The infrastructure bill will change America’s approach to tackling climate threats that can no longer be avoided. Rather than reacting wildly after disaster strikes, the country would be better prepared to reduce damage.

“We’ve been telling lawmakers for a long time that climate change could further strain freshwater supplies in the West and we need to plan before a crisis happens,” said Dan Keppen, executive director of the Family Farm Alliance. Farmers, ranchers and irrigation districts in 17 Western states.

This summer, with the worst drought in memory in the American west, Mr. Keppen saw these dire warnings unfold. An irrigation district in Oregon had to turn off the water in the summer before crops were ready for harvest at local vineyards and orchards. Farmers in California had to send their cattle as they ran out of feed.

Mr Keppen said the infrastructure bill, which includes $8.3 billion in financing for water projects, could make a big difference by improving water storage and financing conservation measures. “I think we would have been much better prepared for this year’s drought if we had done this 20 years ago,” he said. “The only silver lining of this year’s drought was that it really brought attention to the problem.”

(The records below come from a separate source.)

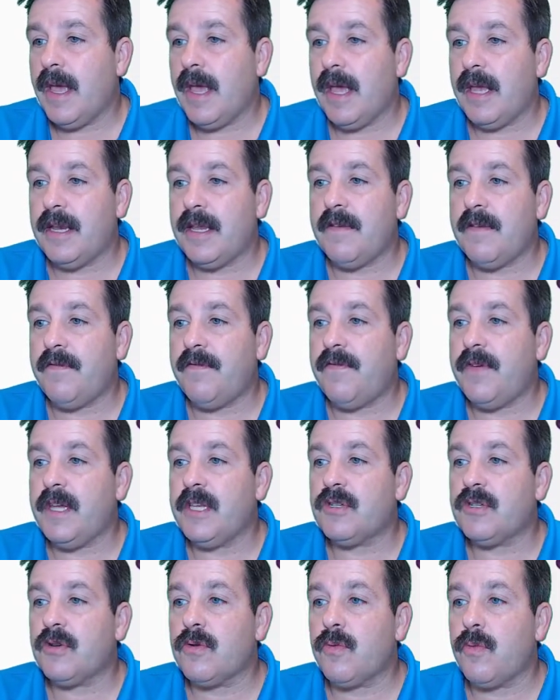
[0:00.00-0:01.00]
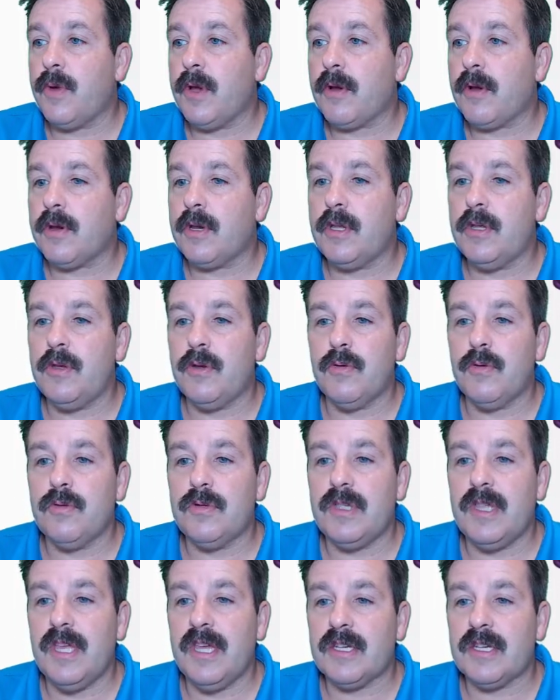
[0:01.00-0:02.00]
and in featured we are going to
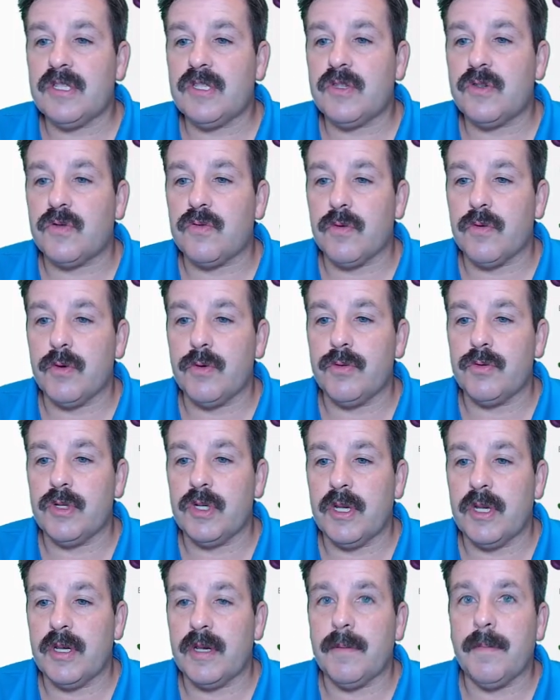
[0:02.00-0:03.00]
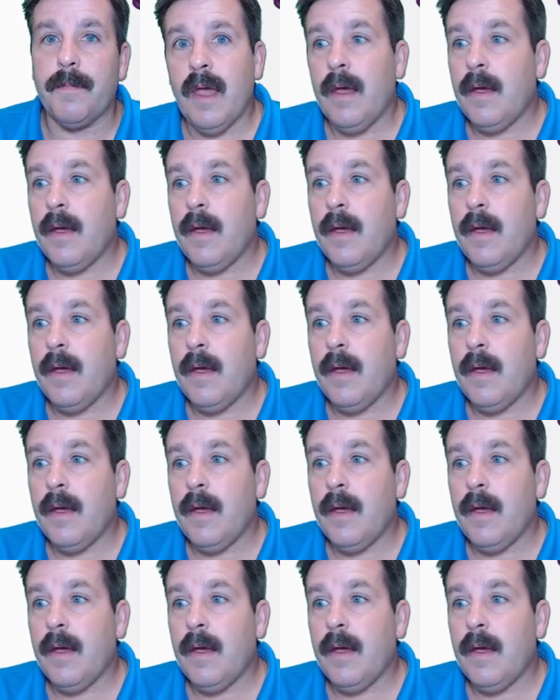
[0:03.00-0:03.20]
use the extrusion.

The infrastructure bill also includes billions of dollars to make buildings more energy efficient. About 30 percent of the country’s greenhouse gas emissions come from energy to heat, cooling and power buildings.

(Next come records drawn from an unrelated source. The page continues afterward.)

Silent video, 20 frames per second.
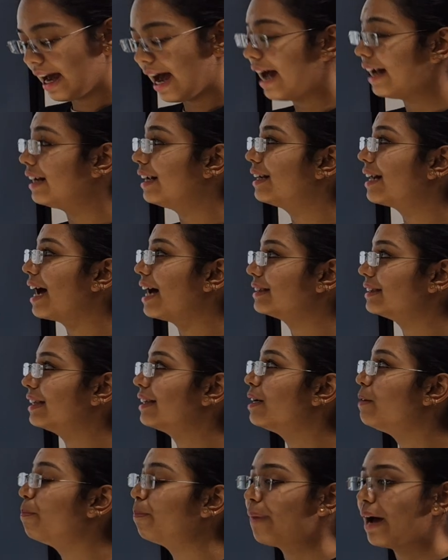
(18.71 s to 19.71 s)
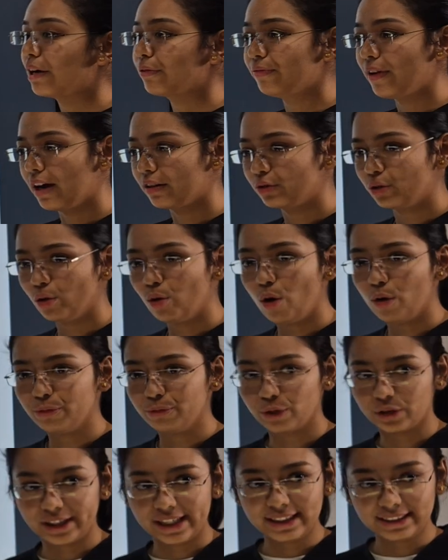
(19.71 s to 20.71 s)
and it has an impact factor
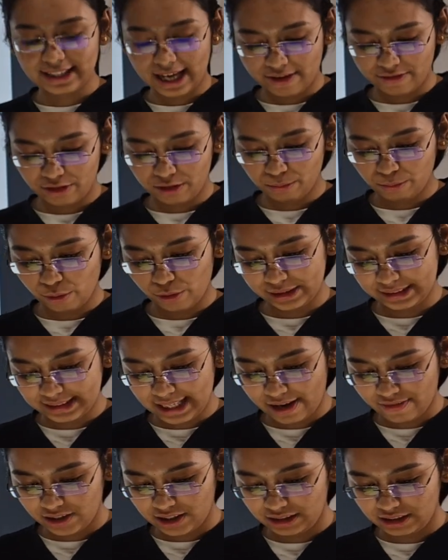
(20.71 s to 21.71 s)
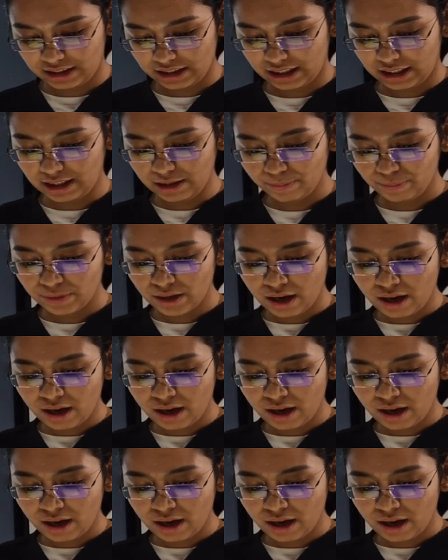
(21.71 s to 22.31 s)
of 47.73.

“For many of us, climate change feels like there’s nothing we can do to stop it,” said Donnel Baird, director of BlocPower, which aims to turn gas and fuel oil heating systems into green electricity. especially in low-income communities. “But no, we can actually green all of America’s buildings.”

However, there is no guarantee that even the infrastructure bill will pass. Many House Democrats said they would not vote on the law unless it passed in line with the compromise bill aimed at addressing the root causes of global warming.

Environmentalists fear that if Congressional Democrats fail to reach an agreement on the law this year, it could be the last chance for major climate action in a long time, as the party could lose control of Congress in next fall’s midterms. While many Republicans endorsed funding for climate resilience, they showed much less support for federal action to reduce emissions.

How much the world will eventually warm will depend on many factors, including how other major polluting countries like China and India handle their emissions. Even so, scientists say the chances of reducing global warming to around 1.5 degrees, or at least below 2 degrees, are gradually decreasing.

“Even if the 1.5-degree window slams shut, it will be worth doing everything we can to limit as much warming as possible,” said Michael Oppenheimer, professor of geosciences at Princeton. “Every fraction of the degree of warming leads to additional damage and risks.”

Mr Oppenheimer said procrastination was not an option. “We’ve been doing this for 40 years and now we’re learning firsthand what that means,” he said.